Hi again everyone, you have served me well on this site over the last couple of years since I discovered you. I’ve asked a few questions & got lots of helpful replies.
In 2014 I found a Prof endo at QE Birmingham; he was the best endo I had ever seen. He managed to get my T3 dose correct with a bit of prompting from me. Also get me off the cortisone 1mg a month which had been prescribed by a well known private doc. Sadly the Prof endo left January 2015 to do diabetes research in Oxford. By July 2015 I had appointment with another endo at same hospital following a short synacthen test & was told I was ‘cured’ and officially signed off. I do feel really well. In the end it was simple – unable to convert any T4, needed T3 only; the cortisone was simply supporting me as I was sub clinically hypo.
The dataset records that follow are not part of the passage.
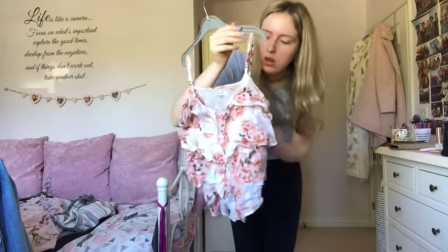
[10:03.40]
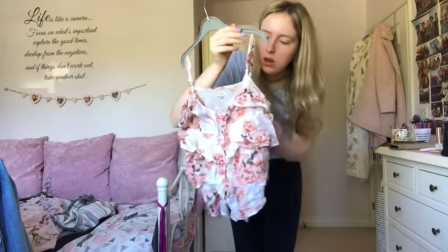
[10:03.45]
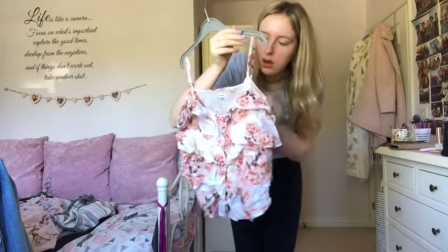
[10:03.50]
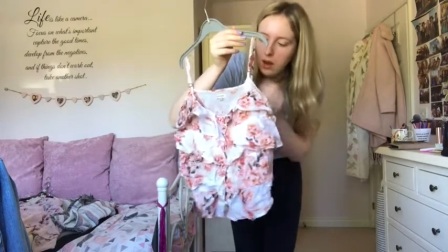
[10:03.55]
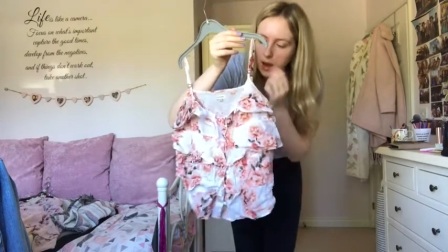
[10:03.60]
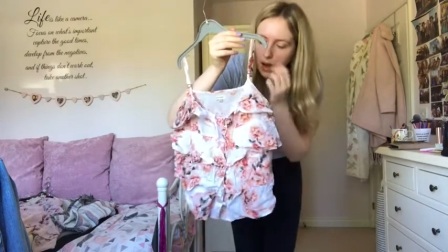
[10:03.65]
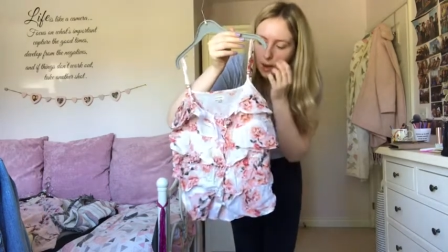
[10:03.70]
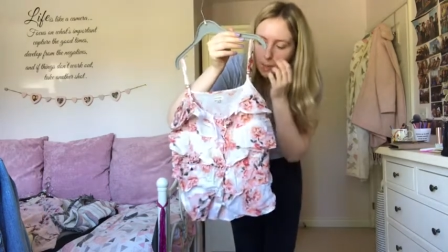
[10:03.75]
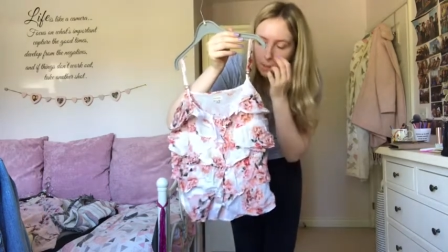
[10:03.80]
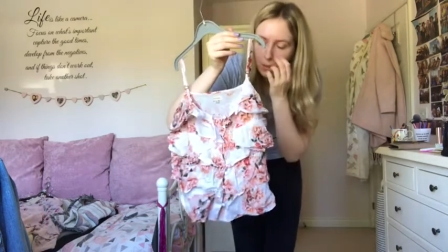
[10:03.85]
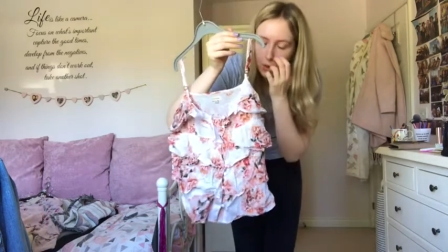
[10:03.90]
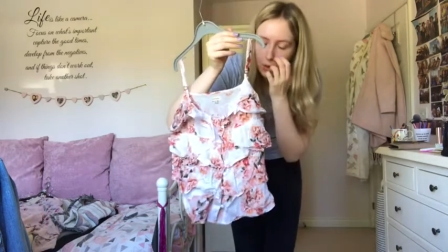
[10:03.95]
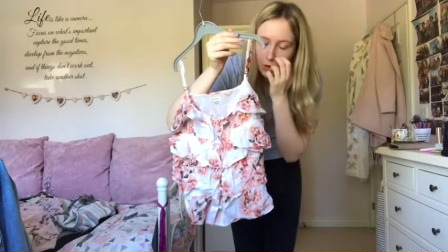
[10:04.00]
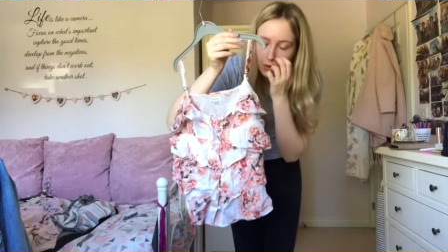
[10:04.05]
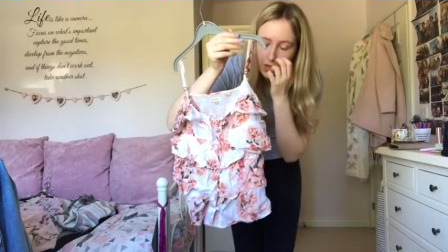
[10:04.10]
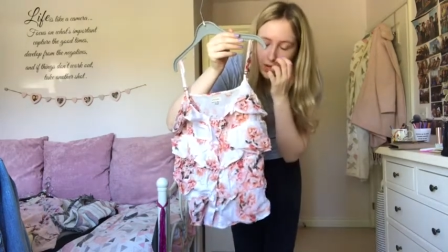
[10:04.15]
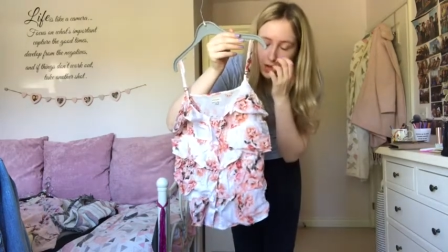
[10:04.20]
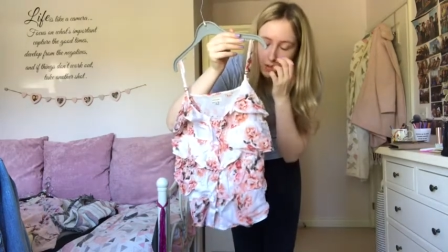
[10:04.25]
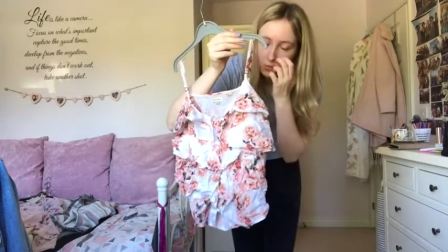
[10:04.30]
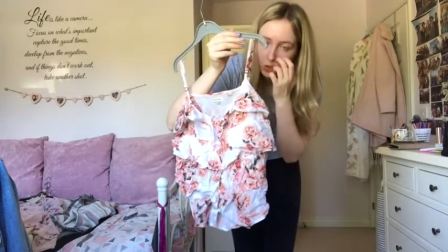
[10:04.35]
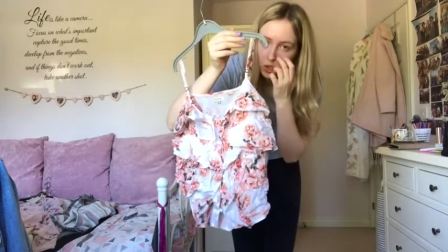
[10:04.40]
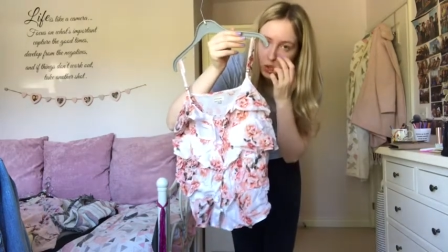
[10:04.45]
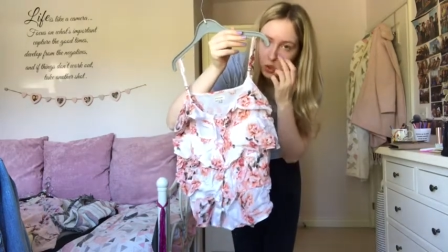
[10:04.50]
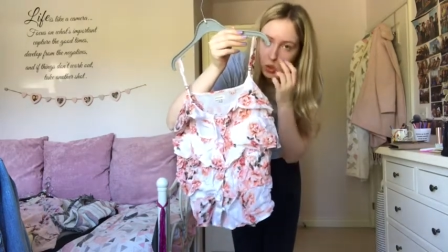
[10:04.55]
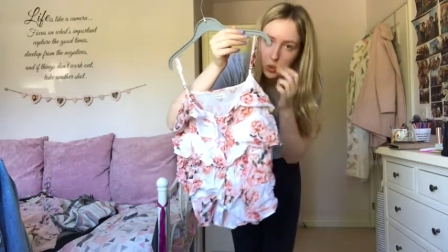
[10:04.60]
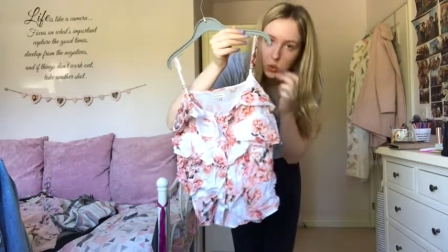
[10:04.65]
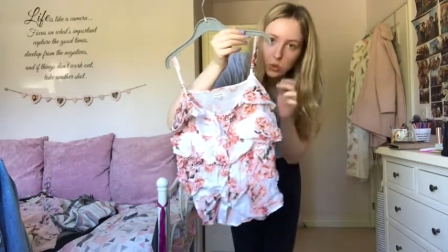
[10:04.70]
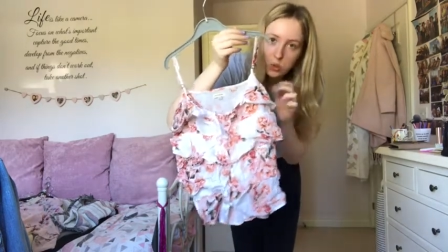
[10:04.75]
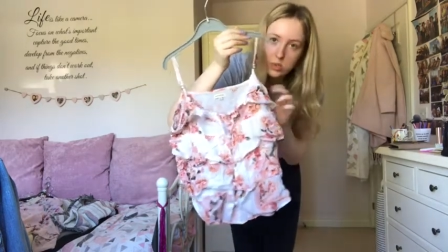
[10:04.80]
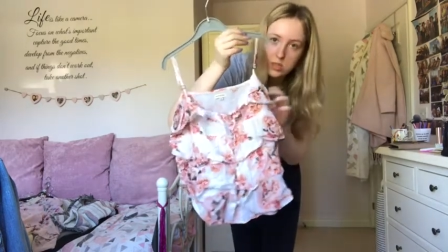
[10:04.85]
uh, blue denim
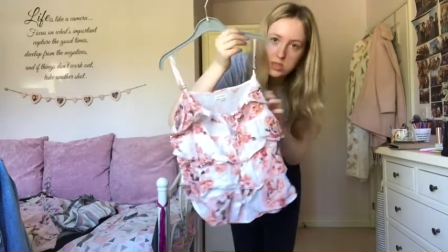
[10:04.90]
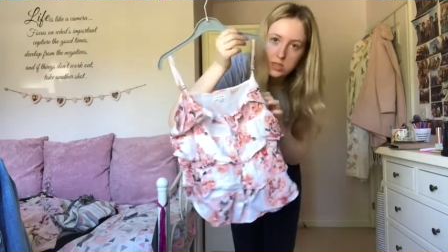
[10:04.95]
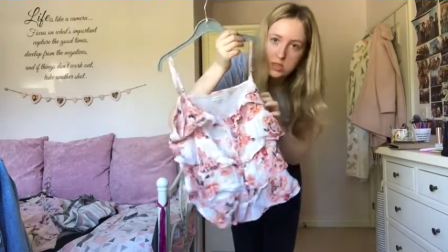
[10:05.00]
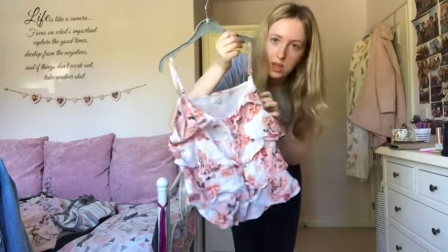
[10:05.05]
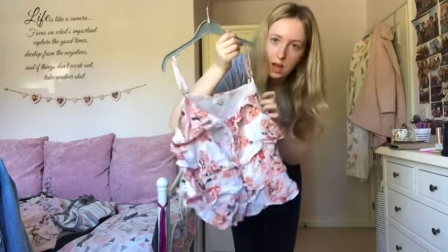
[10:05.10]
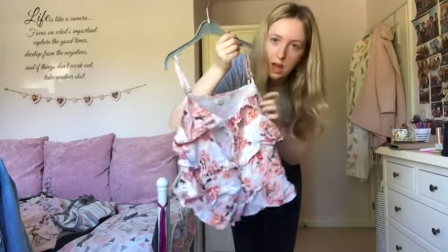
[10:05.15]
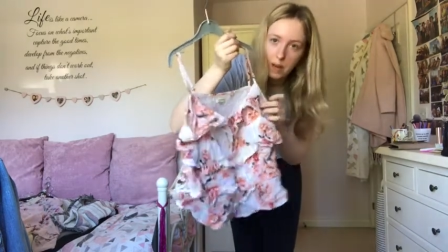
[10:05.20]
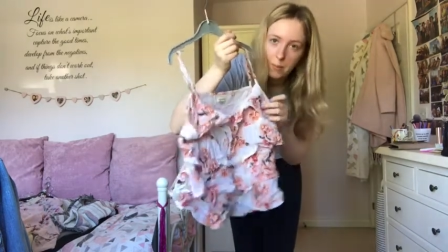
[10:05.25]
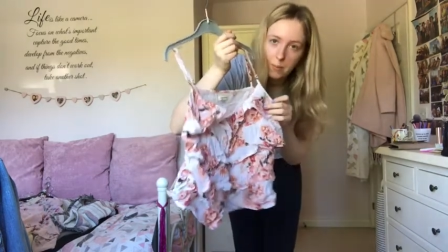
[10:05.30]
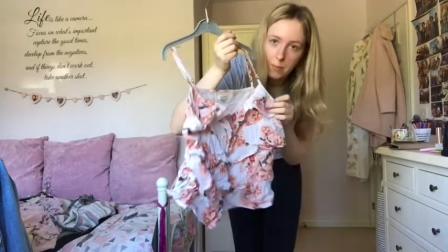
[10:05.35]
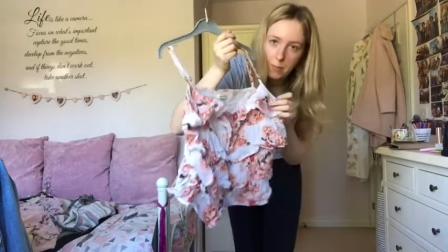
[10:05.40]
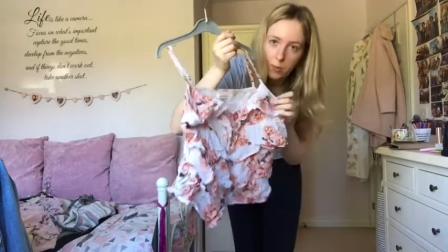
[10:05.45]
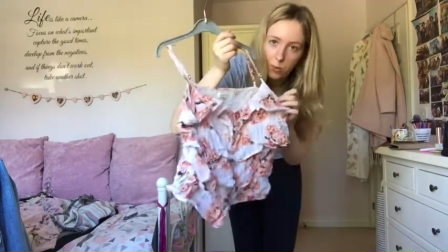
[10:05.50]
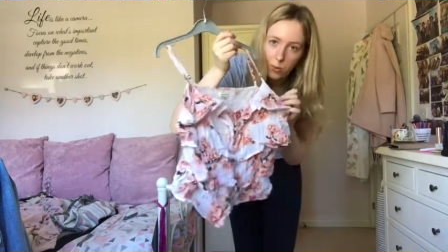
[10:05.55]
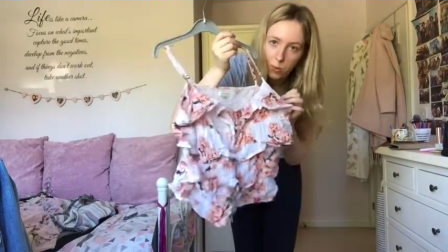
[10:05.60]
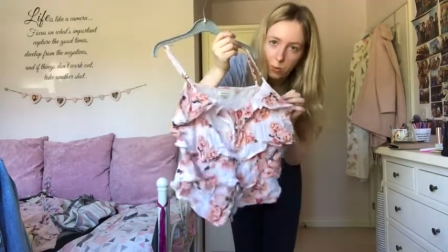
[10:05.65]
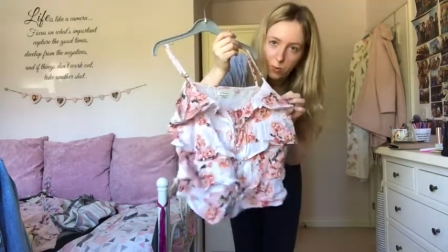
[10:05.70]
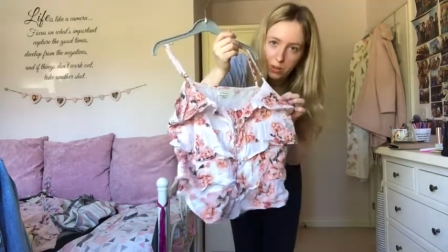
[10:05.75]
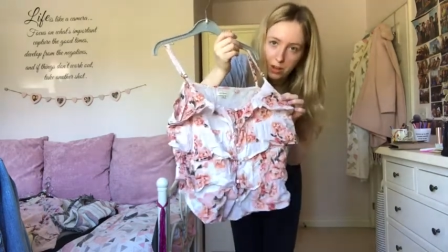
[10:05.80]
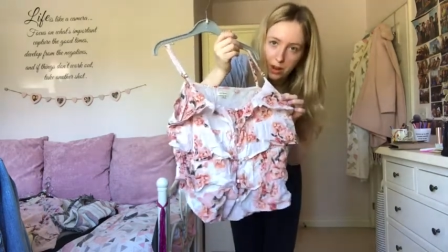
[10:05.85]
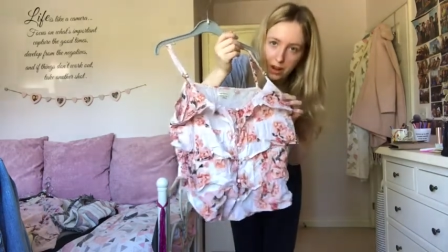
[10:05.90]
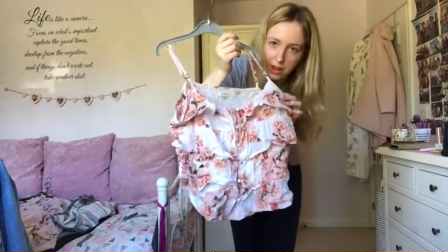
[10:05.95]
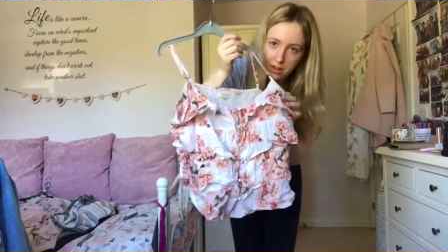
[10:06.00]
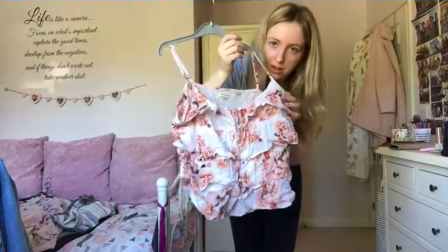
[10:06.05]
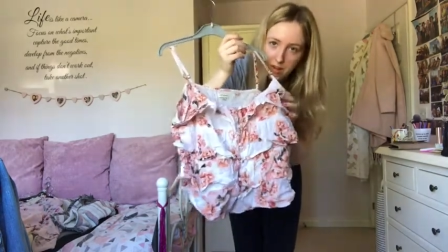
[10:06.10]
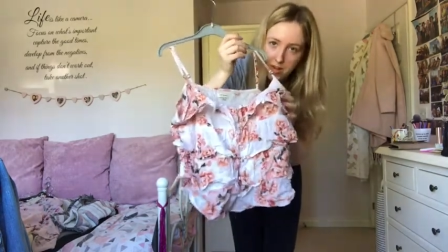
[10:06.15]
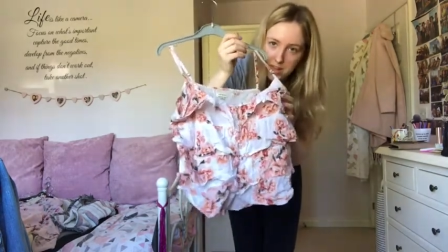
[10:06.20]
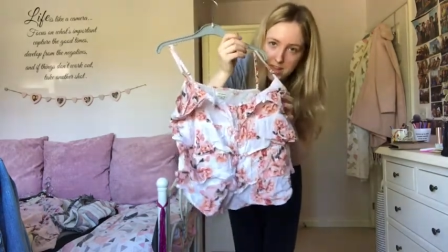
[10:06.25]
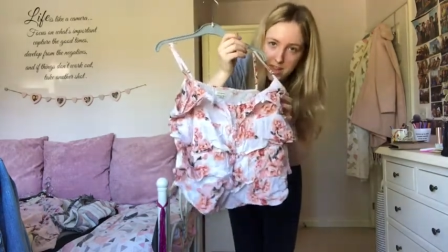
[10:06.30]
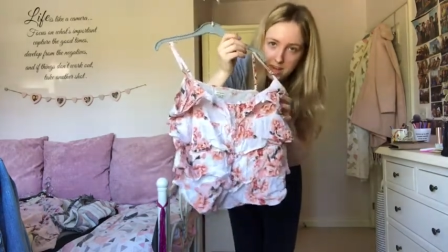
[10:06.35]
shorts, um, or with like a
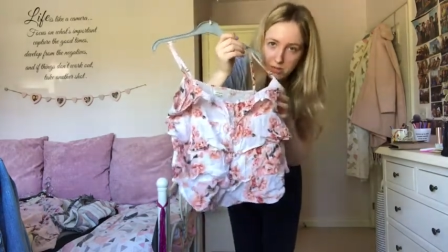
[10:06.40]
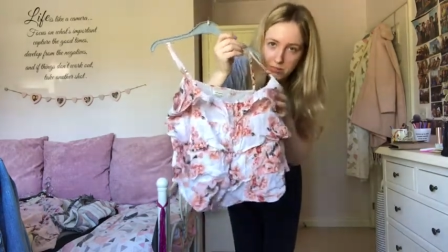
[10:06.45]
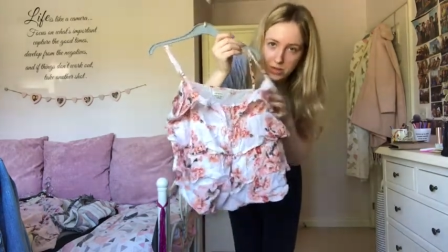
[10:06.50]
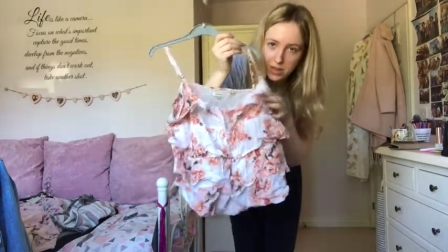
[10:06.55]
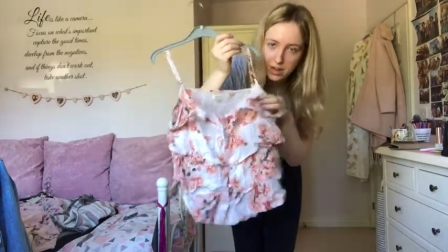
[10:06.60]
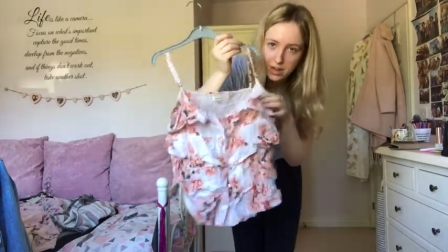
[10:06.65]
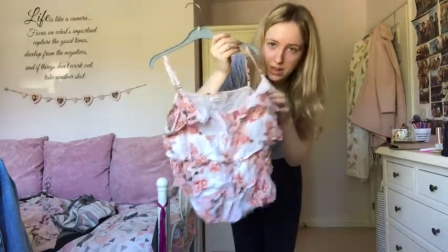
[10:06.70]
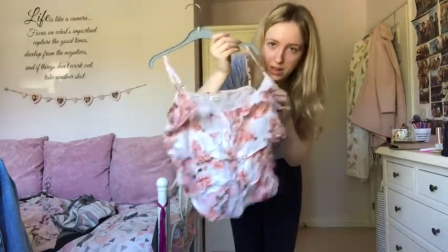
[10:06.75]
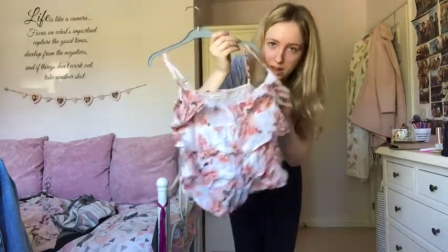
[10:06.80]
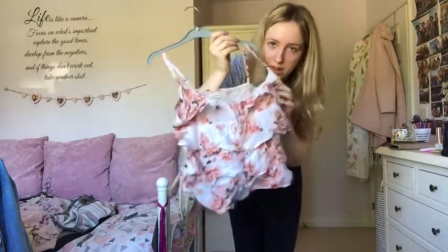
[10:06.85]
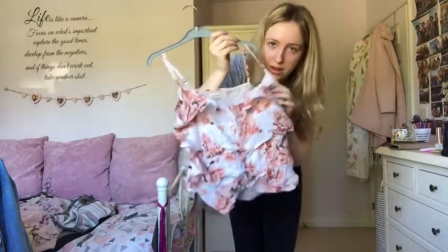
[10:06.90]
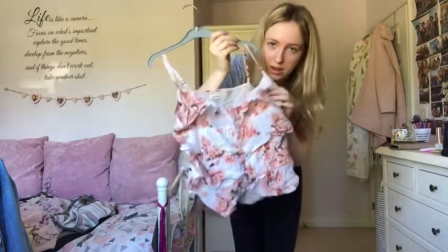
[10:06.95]
nice denim jacket.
So now after 35 years of having the classic hypo symptoms , along the way losing my marriage, my home, unable to work, I am as close to my old self as I will get considering I’m now 64
I’m on the verge of going to see top medical negligence lawyer to sue the NHS, BUT having read old postings & replies here, it’s become clear that the GPs particularly are between a rock & a hard place. Is it the GMC and/or NICE that put the rules in place, for blood test ranges, not to prescribe T3, etc ?
With that in mind, it would be those bodies to sue and not the NHS as a whole.
An alternative is to start an online petition to draw the problems we hypo’s have to MP’s attention. Any views please?